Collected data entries
● ● ● ●
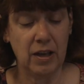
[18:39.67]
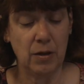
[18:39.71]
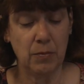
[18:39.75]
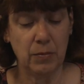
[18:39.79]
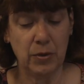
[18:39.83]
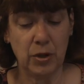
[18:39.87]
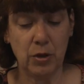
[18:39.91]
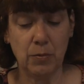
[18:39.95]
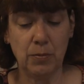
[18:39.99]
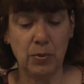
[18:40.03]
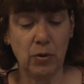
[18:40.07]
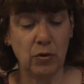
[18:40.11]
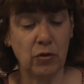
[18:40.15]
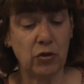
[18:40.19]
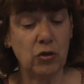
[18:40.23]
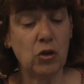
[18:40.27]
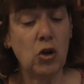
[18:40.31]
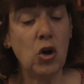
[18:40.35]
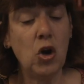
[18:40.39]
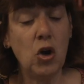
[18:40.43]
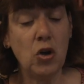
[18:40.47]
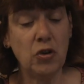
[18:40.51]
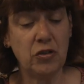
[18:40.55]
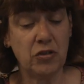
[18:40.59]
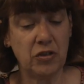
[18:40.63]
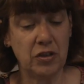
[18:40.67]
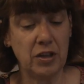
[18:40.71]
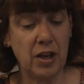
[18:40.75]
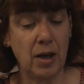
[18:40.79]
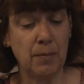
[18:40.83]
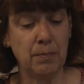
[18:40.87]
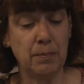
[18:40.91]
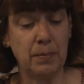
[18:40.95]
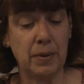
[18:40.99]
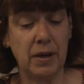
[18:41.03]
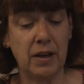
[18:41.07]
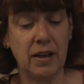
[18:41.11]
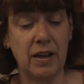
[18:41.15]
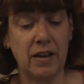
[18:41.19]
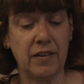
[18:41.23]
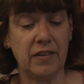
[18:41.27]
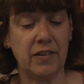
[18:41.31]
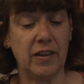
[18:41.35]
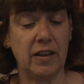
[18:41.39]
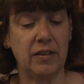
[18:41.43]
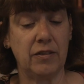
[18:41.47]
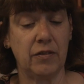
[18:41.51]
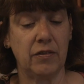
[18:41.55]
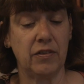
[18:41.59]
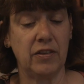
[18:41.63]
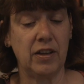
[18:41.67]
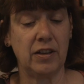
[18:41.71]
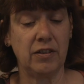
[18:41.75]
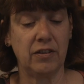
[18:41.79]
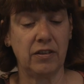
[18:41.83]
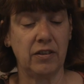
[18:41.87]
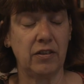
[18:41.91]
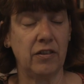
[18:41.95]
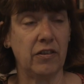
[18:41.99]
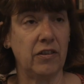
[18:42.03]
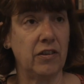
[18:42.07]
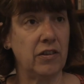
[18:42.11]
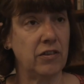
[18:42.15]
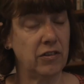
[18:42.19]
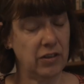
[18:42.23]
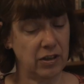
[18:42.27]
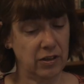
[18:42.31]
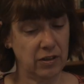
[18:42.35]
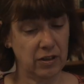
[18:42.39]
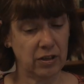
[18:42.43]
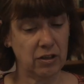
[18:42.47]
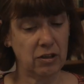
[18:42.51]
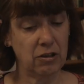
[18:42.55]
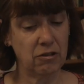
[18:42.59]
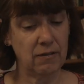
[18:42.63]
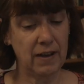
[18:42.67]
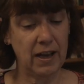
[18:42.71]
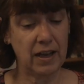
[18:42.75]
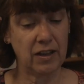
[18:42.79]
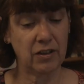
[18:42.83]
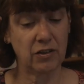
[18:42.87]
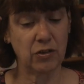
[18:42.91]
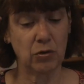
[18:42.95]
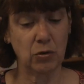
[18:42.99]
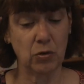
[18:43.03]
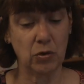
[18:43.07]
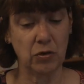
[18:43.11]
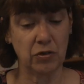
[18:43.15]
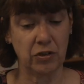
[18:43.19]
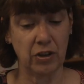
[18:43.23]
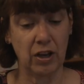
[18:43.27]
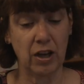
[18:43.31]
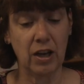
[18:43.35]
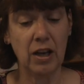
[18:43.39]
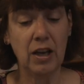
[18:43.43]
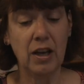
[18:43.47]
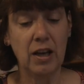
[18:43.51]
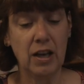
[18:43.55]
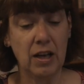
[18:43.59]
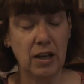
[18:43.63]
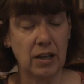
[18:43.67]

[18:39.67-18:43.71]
Pupils could number a set of sentences in the correct order,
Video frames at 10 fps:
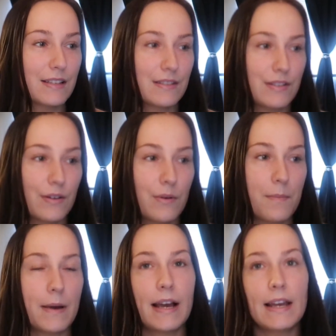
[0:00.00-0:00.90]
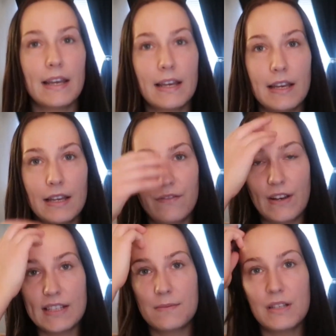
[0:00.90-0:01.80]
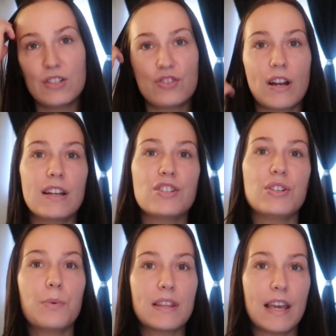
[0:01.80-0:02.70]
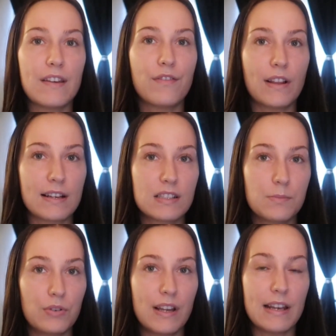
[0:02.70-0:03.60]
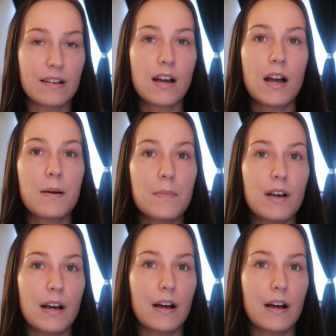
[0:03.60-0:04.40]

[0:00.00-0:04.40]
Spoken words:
So my investment strategy with a flexible income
● ● ● ●
Repeat the data exactly, excluding the pictures.

=== Result below ===
[18:39.67]
[18:39.71]
[18:39.75]
[18:39.79]
[18:39.83]
[18:39.87]
[18:39.91]
[18:39.95]
[18:39.99]
[18:40.03]
[18:40.07]
[18:40.11]
[18:40.15]
[18:40.19]
[18:40.23]
[18:40.27]
[18:40.31]
[18:40.35]
[18:40.39]
[18:40.43]
[18:40.47]
[18:40.51]
[18:40.55]
[18:40.59]
[18:40.63]
[18:40.67]
[18:40.71]
[18:40.75]
[18:40.79]
[18:40.83]
[18:40.87]
[18:40.91]
[18:40.95]
[18:40.99]
[18:41.03]
[18:41.07]
[18:41.11]
[18:41.15]
[18:41.19]
[18:41.23]
[18:41.27]
[18:41.31]
[18:41.35]
[18:41.39]
[18:41.43]
[18:41.47]
[18:41.51]
[18:41.55]
[18:41.59]
[18:41.63]
[18:41.67]
[18:41.71]
[18:41.75]
[18:41.79]
[18:41.83]
[18:41.87]
[18:41.91]
[18:41.95]
[18:41.99]
[18:42.03]
[18:42.07]
[18:42.11]
[18:42.15]
[18:42.19]
[18:42.23]
[18:42.27]
[18:42.31]
[18:42.35]
[18:42.39]
[18:42.43]
[18:42.47]
[18:42.51]
[18:42.55]
[18:42.59]
[18:42.63]
[18:42.67]
[18:42.71]
[18:42.75]
[18:42.79]
[18:42.83]
[18:42.87]
[18:42.91]
[18:42.95]
[18:42.99]
[18:43.03]
[18:43.07]
[18:43.11]
[18:43.15]
[18:43.19]
[18:43.23]
[18:43.27]
[18:43.31]
[18:43.35]
[18:43.39]
[18:43.43]
[18:43.47]
[18:43.51]
[18:43.55]
[18:43.59]
[18:43.63]
[18:43.67]

[18:39.67-18:43.71]
Pupils could number a set of sentences in the correct order,
Video frames at 10 fps:
[0:00.00-0:00.90]
[0:00.90-0:01.80]
[0:01.80-0:02.70]
[0:02.70-0:03.60]
[0:03.60-0:04.40]

[0:00.00-0:04.40]
Spoken words:
So my investment strategy with a flexible income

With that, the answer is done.